Training each model requires 8 Nvidia A100 40GB GPUs. Expect training to run for 5-7 days. You'll need a really good CPU to handle the data augmentation! 128C/256T are a must! If you have less threads available, scale down nnUNet_n_proc_DA accordingly.

nnUNet_compile=T nnUNet_n_proc_DA=28 nnUNetv2_train 221 3d_fullres_resenc_bs80 0 -num_gpus 8
nnUNet_compile=T nnUNet_n_proc_DA=28 nnUNetv2_train 221 3d_fullres_resenc_bs80 1 -num_gpus 8
nnUNet_compile=T nnUNet_n_proc_DA=28 nnUNetv2_train 221 3d_fullres_resenc_bs80 2 -num_gpus 8
nnUNet_compile=T nnUNet_n_proc_DA=28 nnUNetv2_train 221 3d_fullres_resenc_bs80 3 -num_gpus 8
nnUNet_compile=T nnUNet_n_proc_DA=28 nnUNetv2_train 221 3d_fullres_resenc_bs80 4 -num_gpus 8

nnUNet_compile=T nnUNet_n_proc_DA=28 nnUNetv2_train 221 3d_fullres_resenc_192x192x192_b24 0 -num_gpus 8
nnUNet_compile=T nnUNet_n_proc_DA=28 nnUNetv2_train 221 3d_fullres_resenc_192x192x192_b24 1 -num_gpus 8
nnUNet_compile=T nnUNet_n_proc_DA=28 nnUNetv2_train 221 3d_fullres_resenc_192x192x192_b24 2 -num_gpus 8
nnUNet_compile=T nnUNet_n_proc_DA=28 nnUNetv2_train 221 3d_fullres_resenc_192x192x192_b24 3 -num_gpus 8
nnUNet_compile=T nnUNet_n_proc_DA=28 nnUNetv2_train 221 3d_fullres_resenc_192x192x192_b24 4 -num_gpus 8

Done!

(We also provide pretrained weights in case you don't want to invest the GPU resources, see below)
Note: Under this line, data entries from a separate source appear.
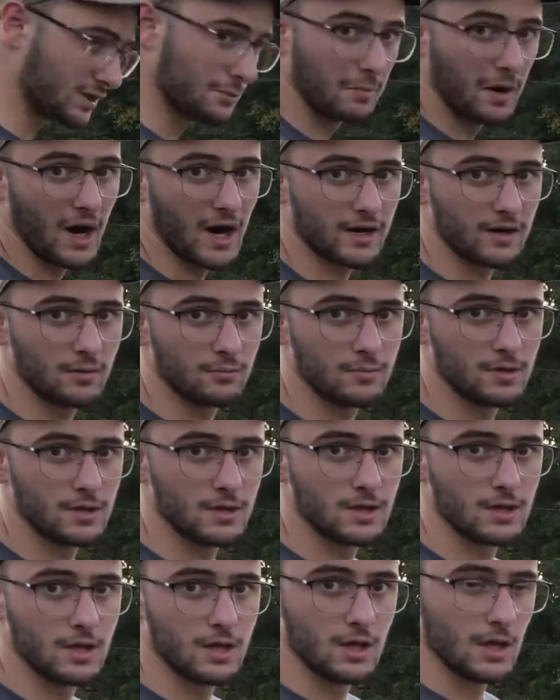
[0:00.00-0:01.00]
the bottom,
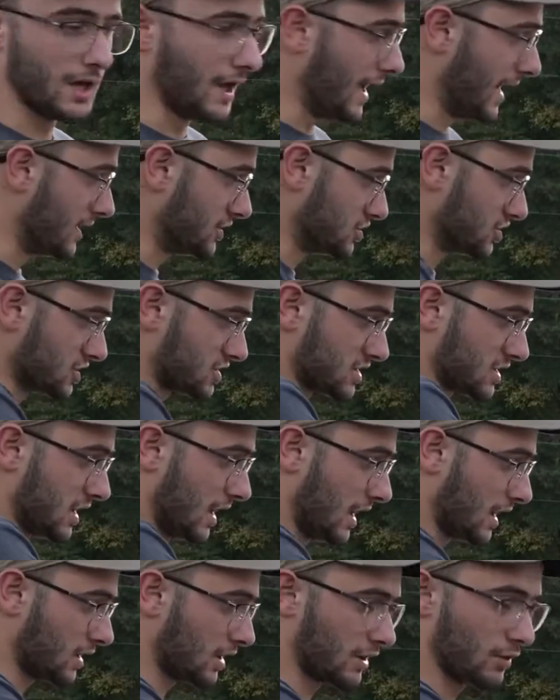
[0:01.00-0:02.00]
and just
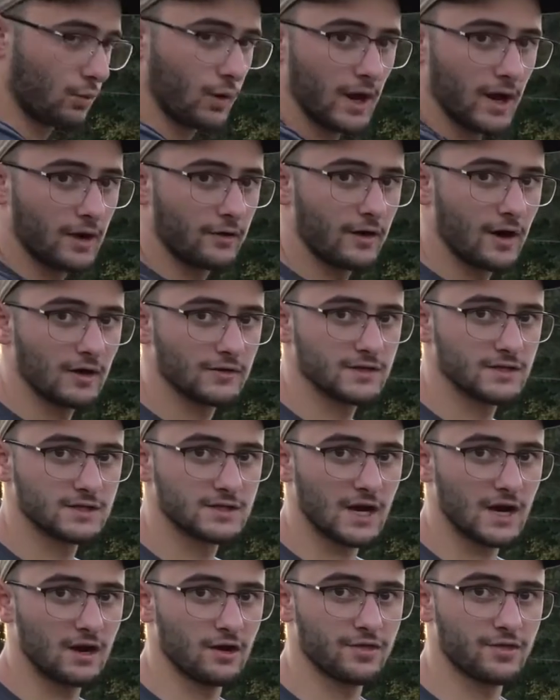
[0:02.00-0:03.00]
cut our way around the
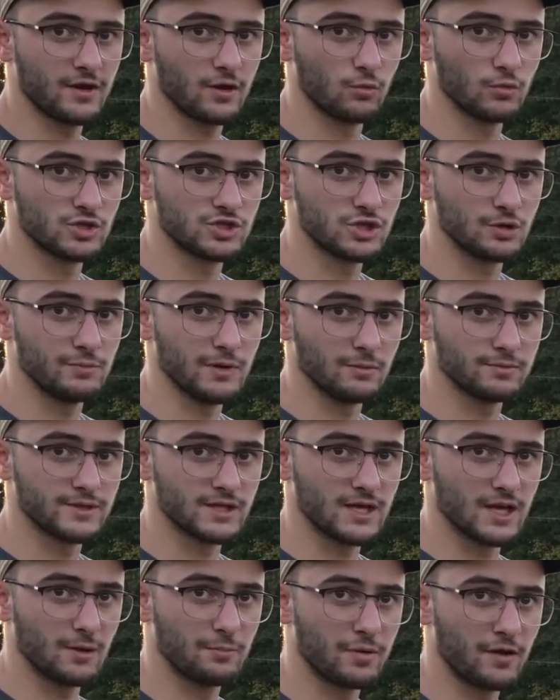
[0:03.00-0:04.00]
entire thing, we should be able
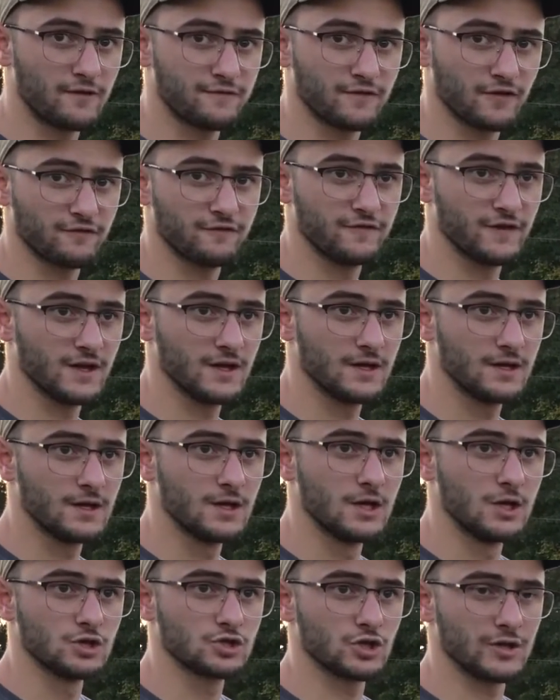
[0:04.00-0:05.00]
to get a perfect fit,
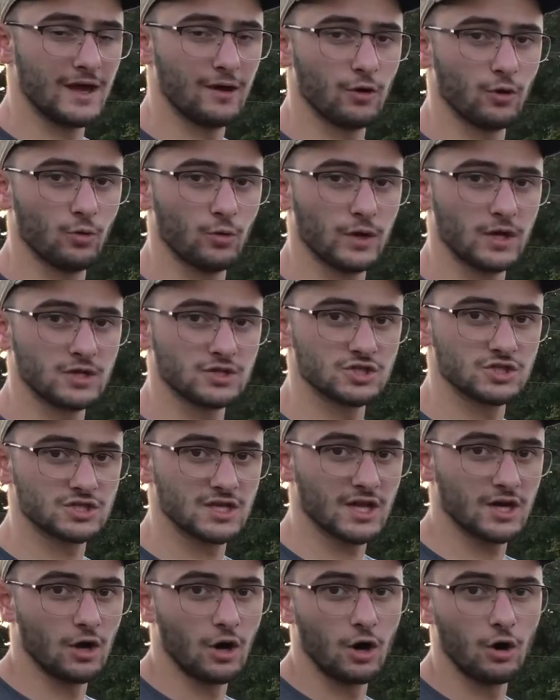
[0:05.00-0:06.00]
so that way we can just
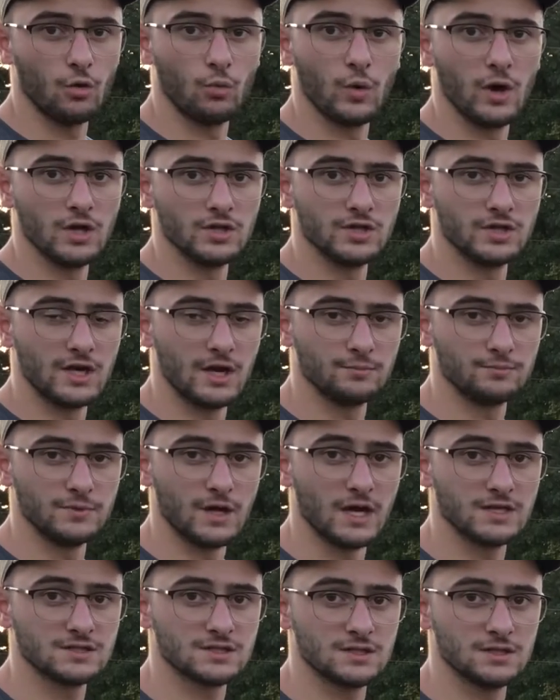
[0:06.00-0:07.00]
get it all welded up
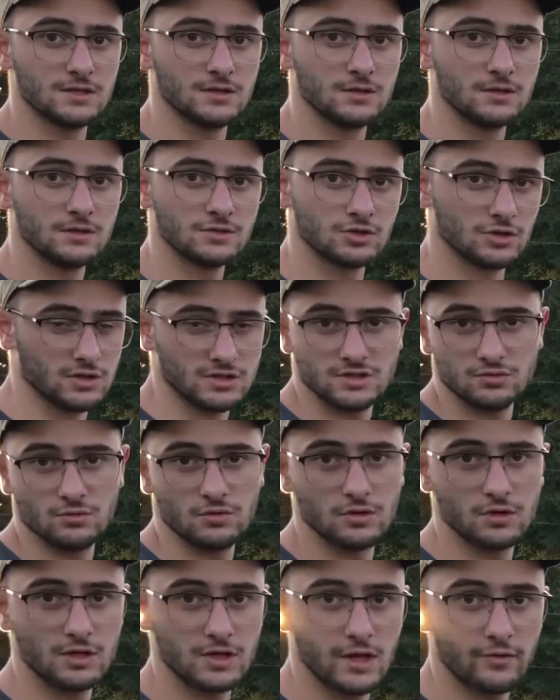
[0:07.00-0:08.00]
nicely. So let's
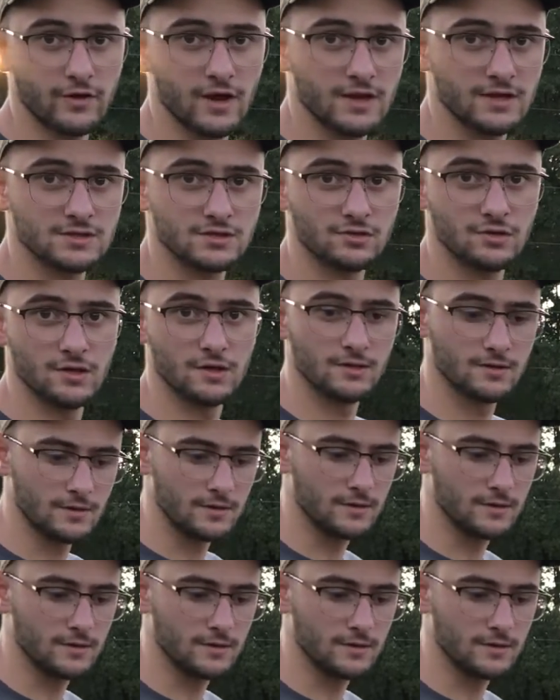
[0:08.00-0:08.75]
get right into it.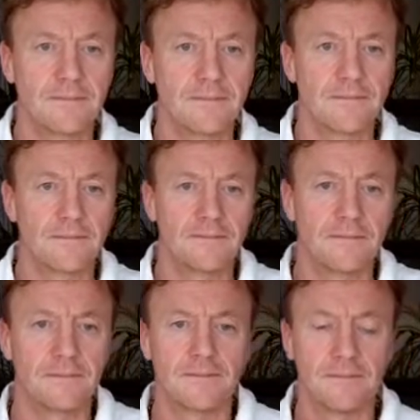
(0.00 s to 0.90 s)

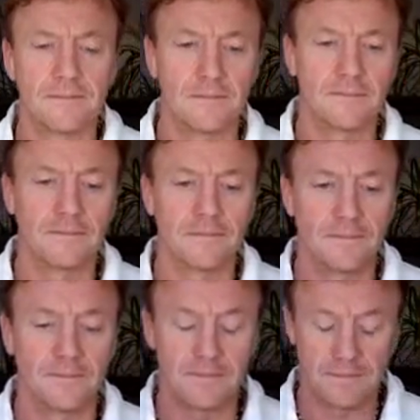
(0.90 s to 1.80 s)

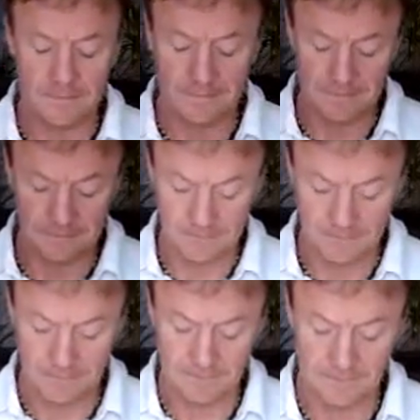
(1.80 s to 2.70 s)

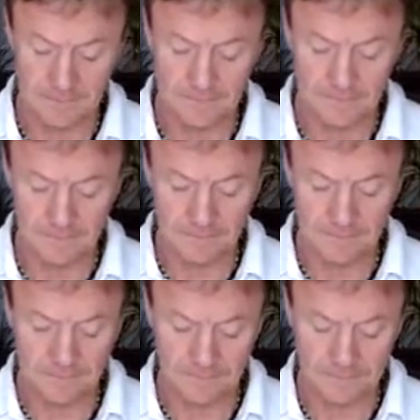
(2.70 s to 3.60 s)

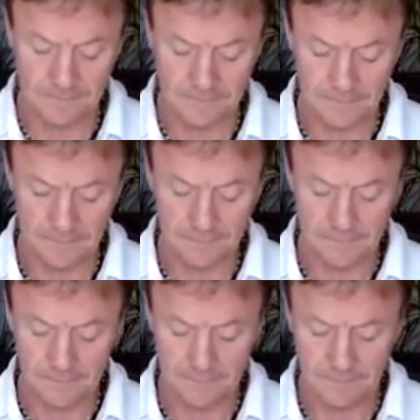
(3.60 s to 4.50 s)

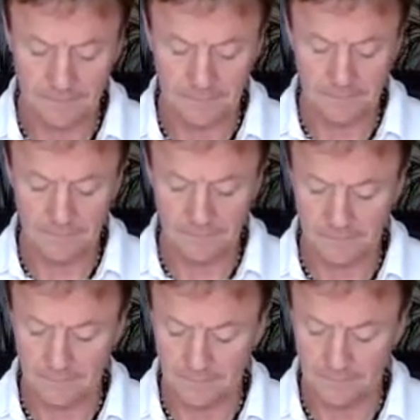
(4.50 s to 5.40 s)

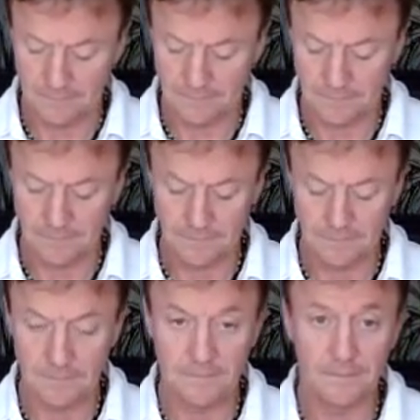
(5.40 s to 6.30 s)

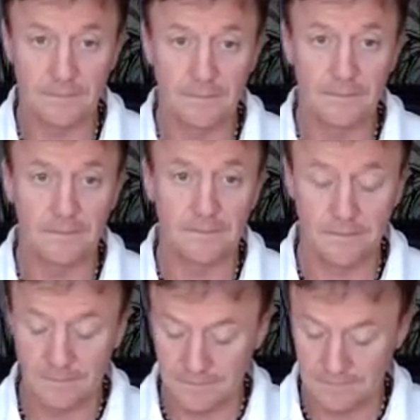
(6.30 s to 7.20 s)

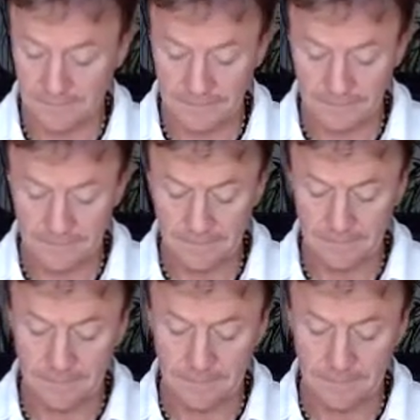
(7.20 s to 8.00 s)
(silent)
How to make predictions with pretrained weights

Our final model is an ensemble of two configurations:

  • ResEnc UNet with batch size 80
  • ResEnc UNet with patch size 192x192x192 and batch size 24

To run inference with these models, do the following:

  1. Download the pretrained model weights from Zenodo
  2. Install both .zip files using nnUNetv2_install_pretrained_model_from_zip
  3. Make sure
  4. Now you can run inference on new cases with nnUNetv2_predict:
    • nnUNetv2_predict -i INPUT -o OUTPUT1 -d 221 -c 3d_fullres_resenc_bs80 -f 0 1 2 3 4 -step_size 0.6 --save_probabilities
    • nnUNetv2_predict -i INPUT -o OUTPUT2 -d 221 -c 3d_fullres_resenc_192x192x192_b24 -f 0 1 2 3 4 --save_probabilities
    • nnUNetv2_ensemble -i OUTPUT1 OUTPUT2 -o OUTPUT_ENSEMBLE

Note that our inference Docker omitted TTA via mirroring along the axial direction during prediction (only sagittal + coronal mirroring). This was done to keep the inference time below 10 minutes per image on a T4 GPU (we actually never tested whether we could have left this enabled). Just leave it on! You can also leave the step_size at default for the 3d_fullres_resenc_bs80.